Several weeks ago there was a rather unpleasant exchange in First Things, between Marci Hamilton of the Cardozo School of Law, and Martin and Melissa Nussbaum of the Diocese of Colorado. Ms. Hamilton supports lifting the statute of limitations for child sex abuse claims, while the Nussbaums are decidedly against the idea. There are reasonable arguments on both sides, and, in this particular discussion, unreasonable arguments on both sides. But I think removing the statute of limitations, as Ms. Hamilton proposes, is likely to provide little benefit in terms of deterring abuse, and myriad opportunities for malicious or frivolous litigation. Furthermore, Ms. Hamilton’s professed concern for children has been rather morbidly focused on the Catholic Church rather than, for instance, public schools, where abuse problems are far more rampant.
I thought at the time I read the exchange that Ms. Hamilton’s name sounded familiar, but I couldn’t quite place it. And then I remembered: Ms. Hamilton was the author of a rather incautiously written book entitled God v. the Gavel, in which she made a case against many traditional religious liberties (noticing a theme in her oeuvre?). I say incautiously because the book contained enough errors and sloppy argumentation to elicit a legendarily harsh book review from Douglas Laycock, one of the field’s most distinguished scholars. The whole review is worth reading if the topic is of interest to you (or if, like me, you enjoy reading rigorous criticism), but here is the conclusion:
Occasional errors are inevitable, but here the extraordinary number of errors, often with reference to famous cases and basic doctrines, implies a reckless disregard for truth. I document these errors for a reason. No one should cite this book. No one should rely on it for any purpose. You might use its footnotes as leads to other sources, but take nothing from this book without independent verification.

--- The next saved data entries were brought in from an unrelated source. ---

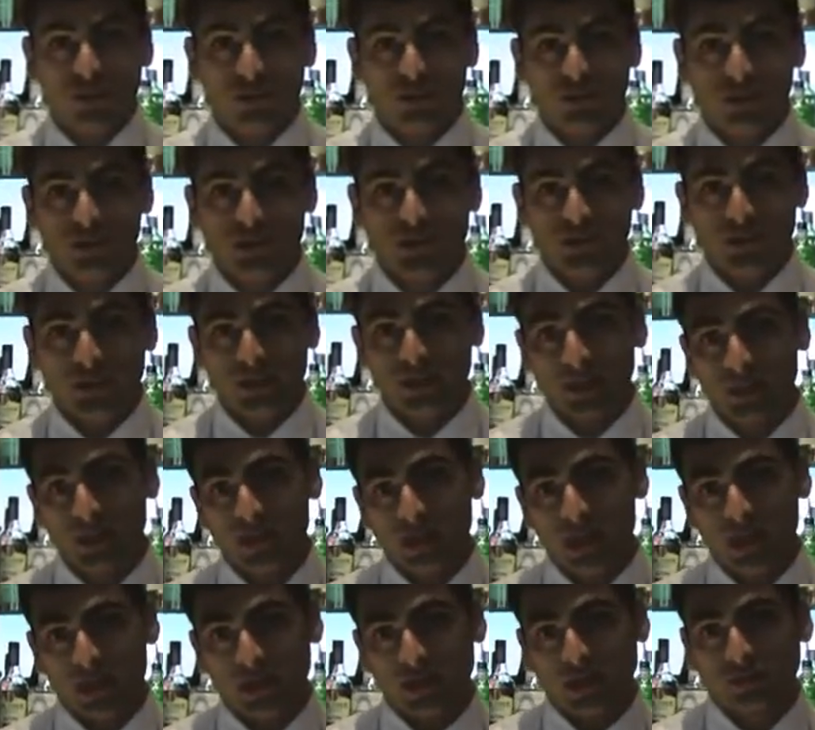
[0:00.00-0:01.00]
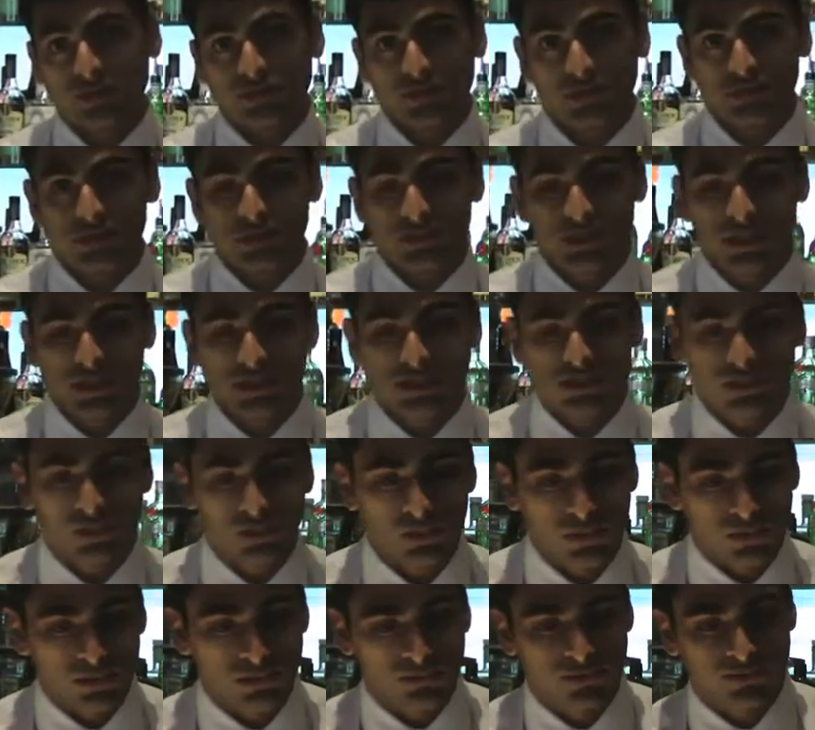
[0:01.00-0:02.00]
I've been doing an afternoon tea
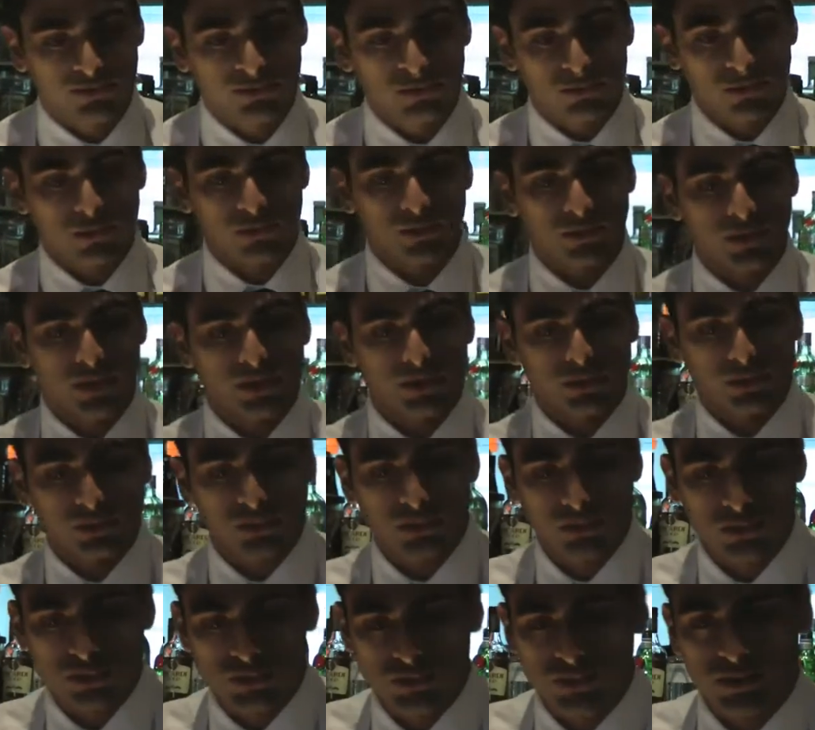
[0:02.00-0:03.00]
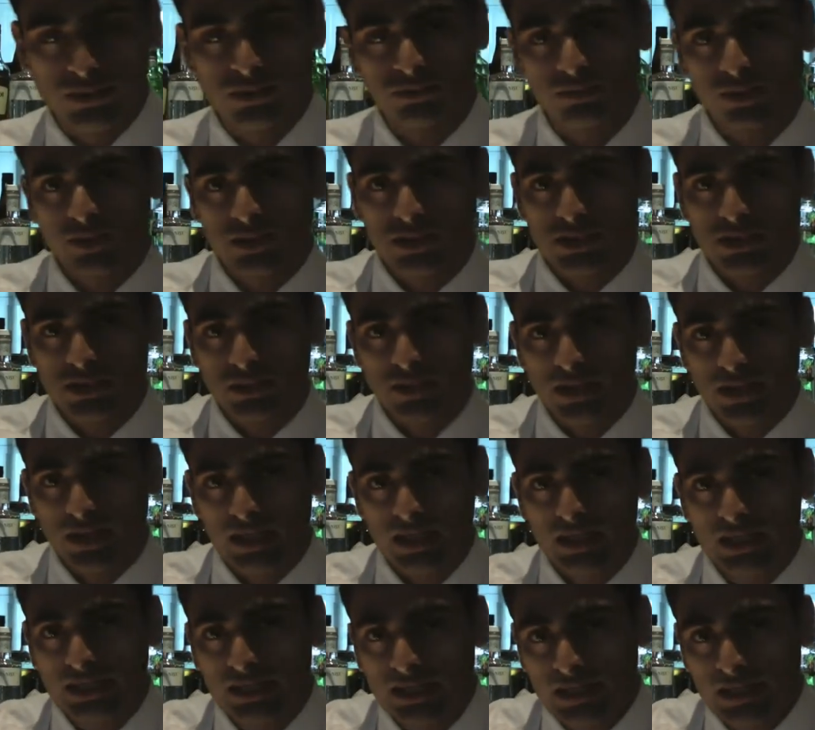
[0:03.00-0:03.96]
talk for the old course we've been doing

Legal scholars may be advocates, and they may reach out to nonscholarly audiences, but every scholar has a minimum obligation of factual accuracy and intellectual honesty. God vs. the Gavel does not come close to meeting either standard. Nor does it offer a sustained argument for its legal claim about the institutional competence of courts and legislatures. Its many footnotes offer the patina of scholarship, but there is no substance of scholarship. This book is unworthy of the Cambridge University Press and the Benjamin N. Cardozo School of Law.
It would appear the Nussbaums are not the first to question Ms. Hamilton’s good faith.